About me

I am an Assistant Professor in the Department of Linguistics & TESOL at the University of Texas at Arlington. I received my Ph.D. from the Department of Linguistics at Ohio State University in 2024, where I was advised by Cynthia Clopper and Kathryn Campbell-Kibler.

I am primarily interested in how phonetic, phonological, and social factors affect the production and perception of dialect-specific allophonic systems. In the realm of production, I work on how each of these types of factors contributes to the actuation and propagation of changes in these allophonic systems. In the realm of perception, I work on how listeners’ exposure to dialect-specific allophonic systems affects their phonological and lexical processing. Taken together, these lines of research aim to probe how changes in dialect-specific allophonic systems manifest and what they reveal about cognitive representations of language variation.

I have worked on the origins of pre-voiceless diphthong raising (“American raising”) in several U.S. cities using production data, including New Orleans (LA) and Columbus (OH), and of /aw/ retraction in Raleigh (NC), a city where the Southern Vowel Shift is receding.

I previously completed an M.A. in English (Linguistics) at North Carolina State University in 2019, where I worked with Robin Dodsworth, Jeff Mielke, and Walt Wolfram. I completed a B.A. in Linguistics and a B.A. in Anthropology at Washington University in St. Louis in 2017, where I worked with John Baugh.


Recent refereed publications

Bissell, M., & Clopper, C. G. (Accepted). The effect of listener dialect experience on perceptual adaptation to and generalization of a novel vowel shift. Laboratory Phonology: Journal of the Association for Laboratory Phonology.

Bissell, M., Álvarez-Retamales, J., Champagne, M., Hatcher, J., Omar, S., & Wolfram, W. (2024). Linguistic literacy and advocacy in action: Case studies in community engagement. In A. H. Charity Hudley, M. Bucholtz, & C. Mallinson, Oxford Collection on Inclusion in Linguistics. Oxford University Press.

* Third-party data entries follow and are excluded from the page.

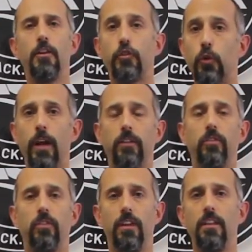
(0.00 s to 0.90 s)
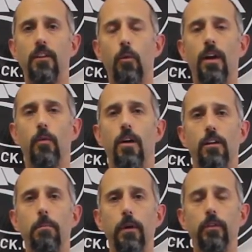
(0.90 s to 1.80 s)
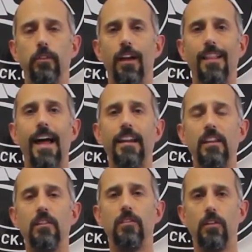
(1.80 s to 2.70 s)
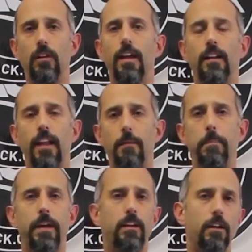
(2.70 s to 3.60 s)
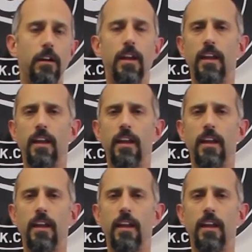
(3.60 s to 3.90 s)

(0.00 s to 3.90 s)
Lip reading: tricks in their whitewater boats a lot easier and a lot better,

Shport, I., Bissell, M., Berkson, K., & Carmichael, K. (2023). Regional and individual variation in acoustic targets of /ai/ and /au/ in American English. Proceedings of the International Conference of the 20th International Congress of Phonetic Sciences.

Bissell, M. (2023). Placing /aw/ retraction in the retreat from the Southern Vowel Shift in Raleigh, North Carolina. Journal of English Linguistics, 55(1): 66-83. DOI: https://doi.org/10.1177/00754242221144474.

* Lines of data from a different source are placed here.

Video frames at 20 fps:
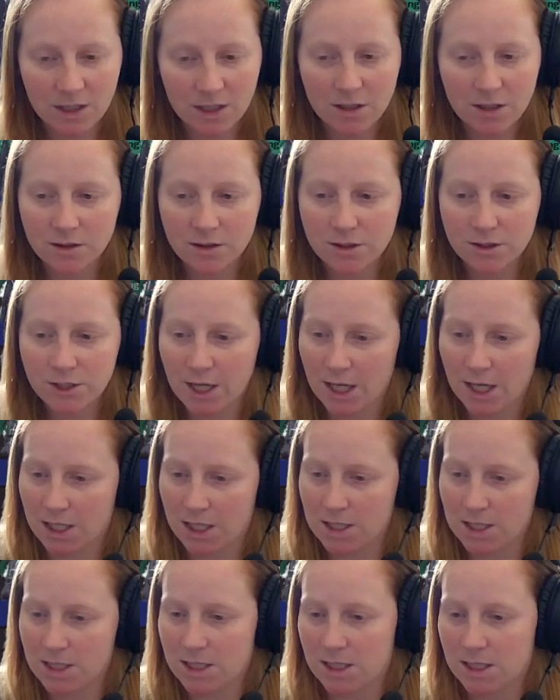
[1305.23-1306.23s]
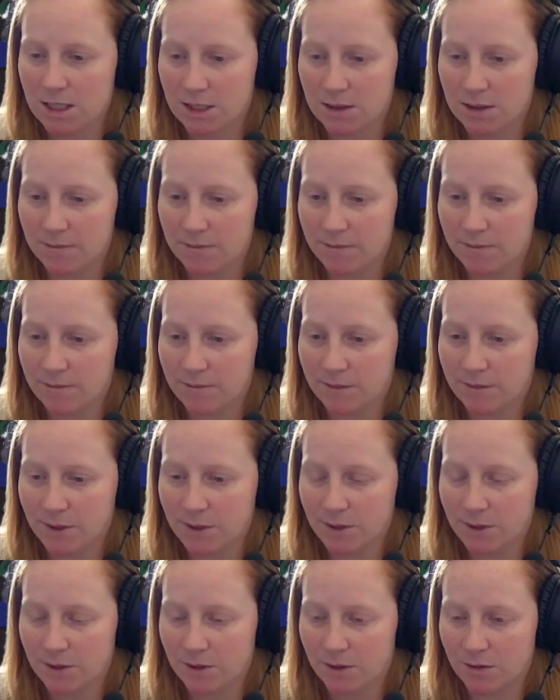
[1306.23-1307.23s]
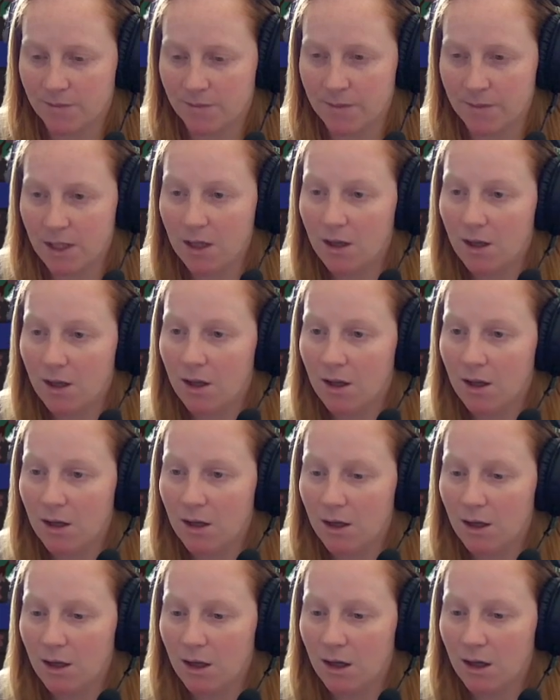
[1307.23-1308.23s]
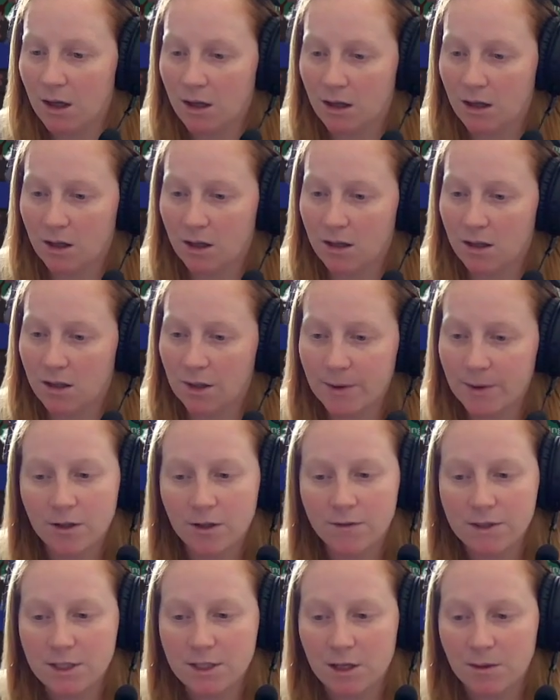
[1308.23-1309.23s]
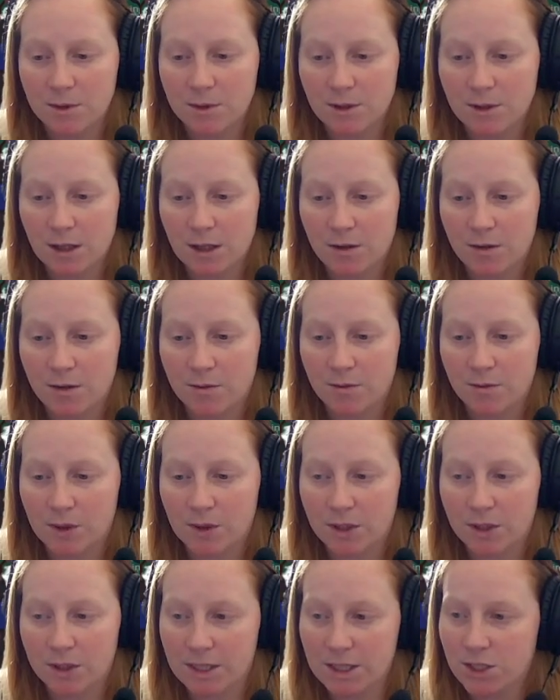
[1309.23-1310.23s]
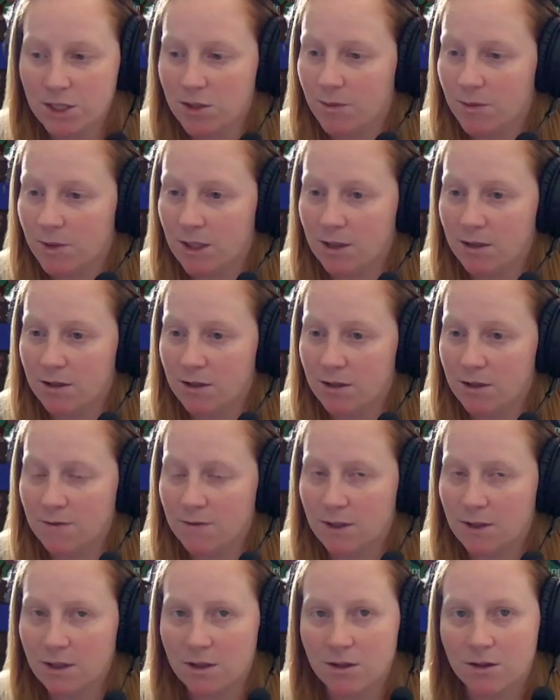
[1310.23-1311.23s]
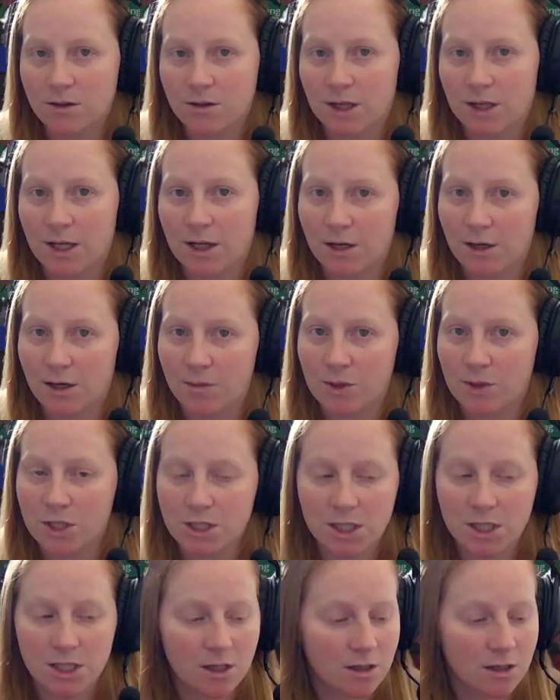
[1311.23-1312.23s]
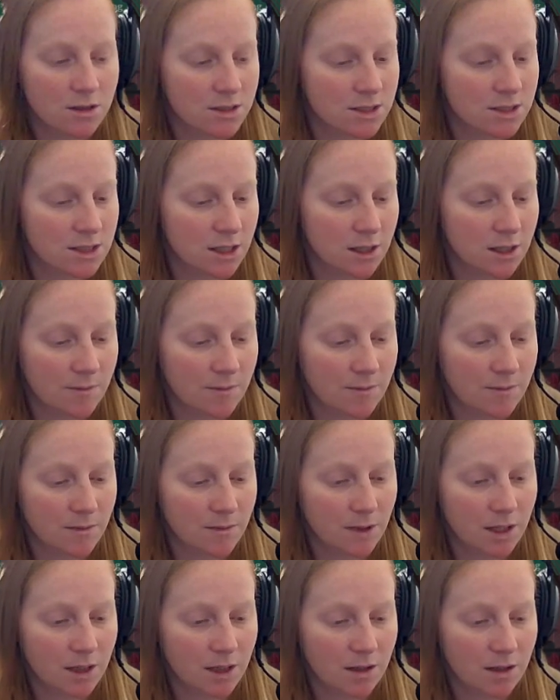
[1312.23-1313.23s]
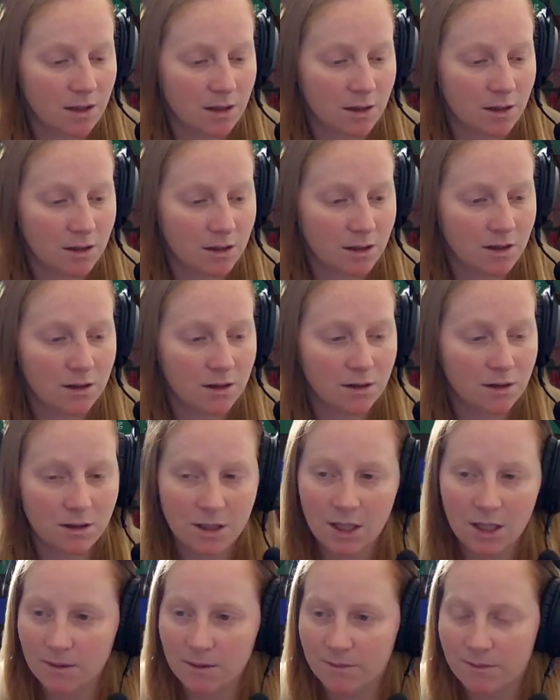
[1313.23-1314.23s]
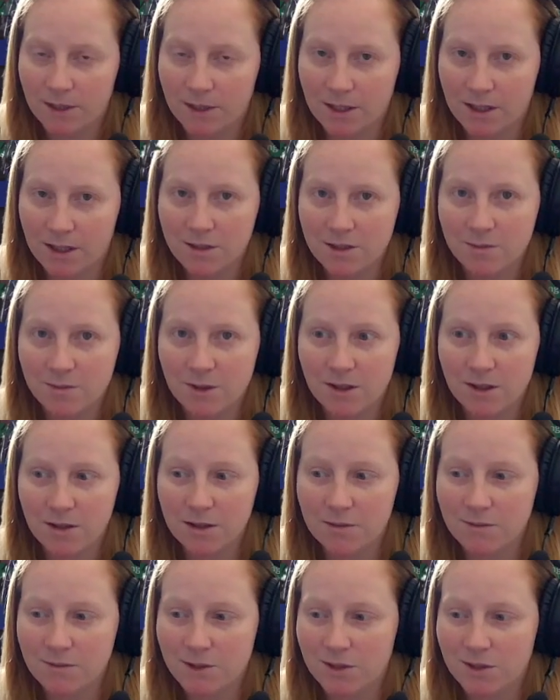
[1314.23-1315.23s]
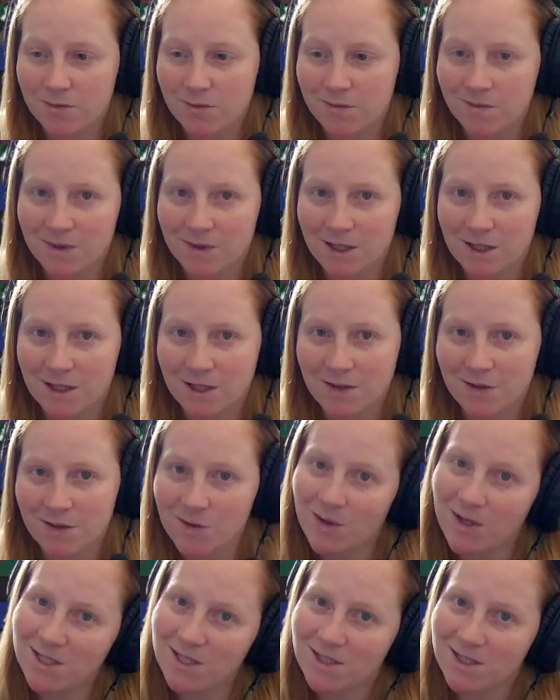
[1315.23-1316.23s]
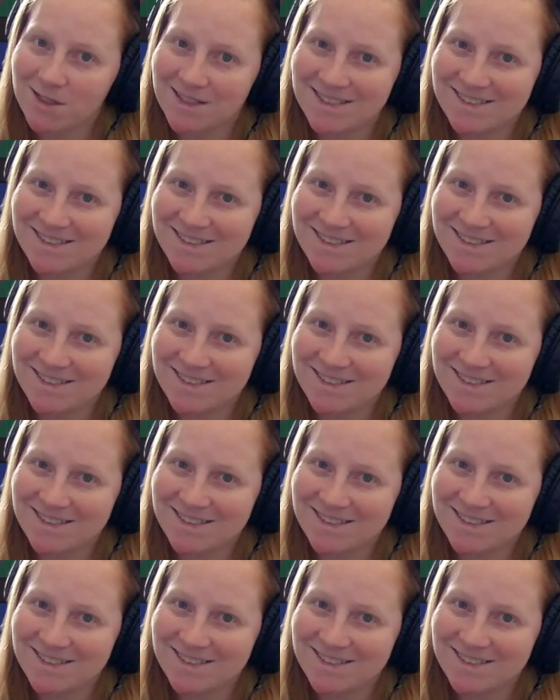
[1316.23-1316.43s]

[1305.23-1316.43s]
chat can see it. So, let me know if this helped you out. But that should be the end of this video, and I appreciate y'all's time. And yeah, that's about it. So, thanks for watching.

Bissell, M., & Carmichael, K. (2022). “Dialect B” on the Mississippi: An acoustic study of /aw/ raising patterns in Greater New Orleans, Louisiana. Laboratory Phonology: Journal of the Association for Laboratory Phonology, 13(1). DOI: https://doi.org/10.16995/labphon.6453.

Bissell, M., & Wolfram, W. (2022). Oppositional identity and back vowel fronting in a tri-ethnic context: The case of Lumbee English. American Speech, 97(1): 51-68. DOI: https://doi.org/10.1215/00031283-9116251.




Current projects
Pre-voiceless diphthong raising in several U.S. cities: We are investigating the phonetic origin, diachronic implementation, and phonologization of pre-voiceless /aj/ and /aw/ raising among American English speakers in Indiana, Ohio, and Louisiana. This project is an ongoing collaboration with Katie Carmichael at Virginia Tech, Kelly Berkson at Indiana University, and Irina Shport at LSU.